Records from a dataset
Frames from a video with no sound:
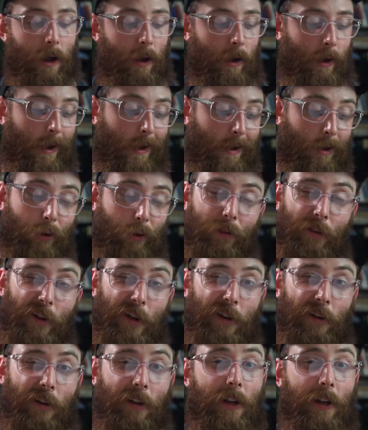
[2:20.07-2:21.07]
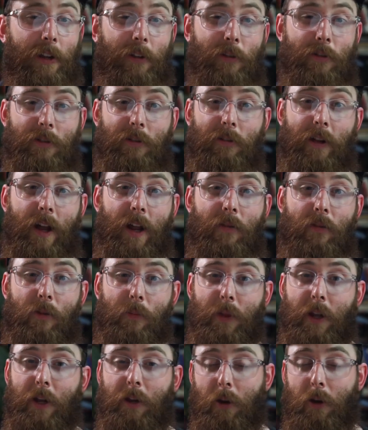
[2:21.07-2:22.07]
I know that there's a lot of them
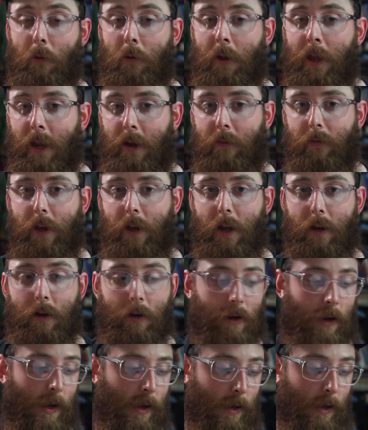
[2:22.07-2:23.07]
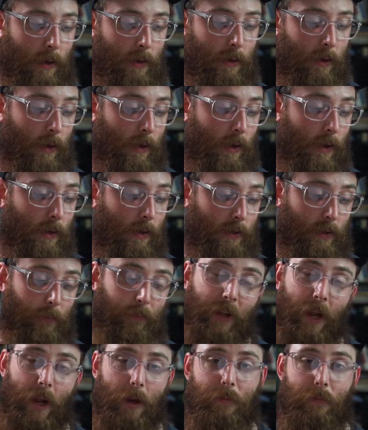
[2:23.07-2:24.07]
that don't have that, and
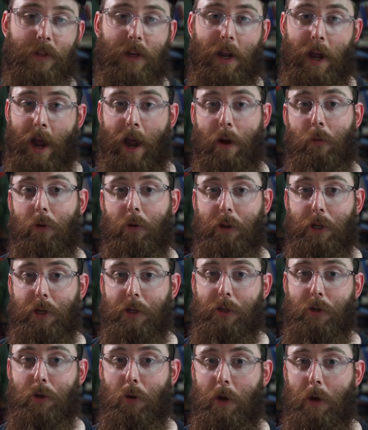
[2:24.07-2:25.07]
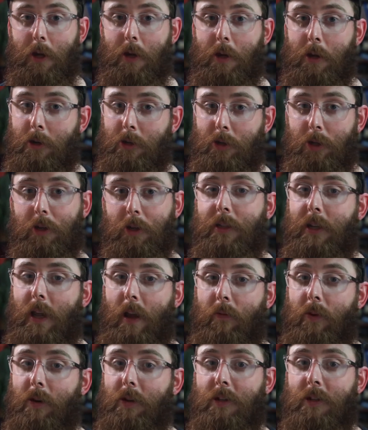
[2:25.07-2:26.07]
sometimes I really enjoy just
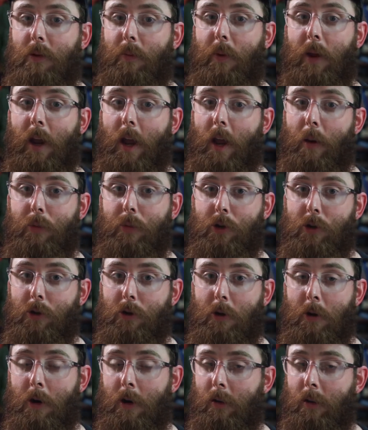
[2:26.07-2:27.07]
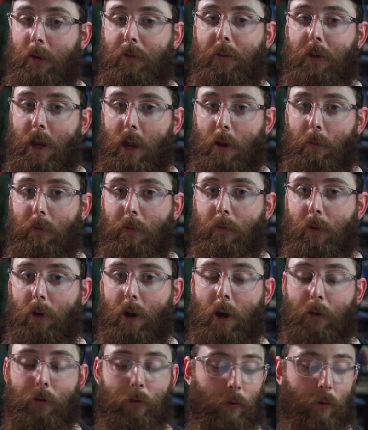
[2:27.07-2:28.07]
having to set my aperture and let the camera figure
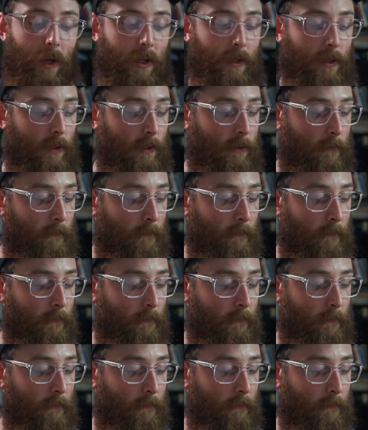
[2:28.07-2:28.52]
out the rest.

= WORK REQUIRED =
The answer must be an exact transcription of the lines from the one holding "[2:24.07-2:25.07]" to the last line of the entries above, with no pictures and nothing else.

= ANSWER SPACE =
[2:24.07-2:25.07]
[2:25.07-2:26.07]
sometimes I really enjoy just
[2:26.07-2:27.07]
[2:27.07-2:28.07]
having to set my aperture and let the camera figure
[2:28.07-2:28.52]
out the rest.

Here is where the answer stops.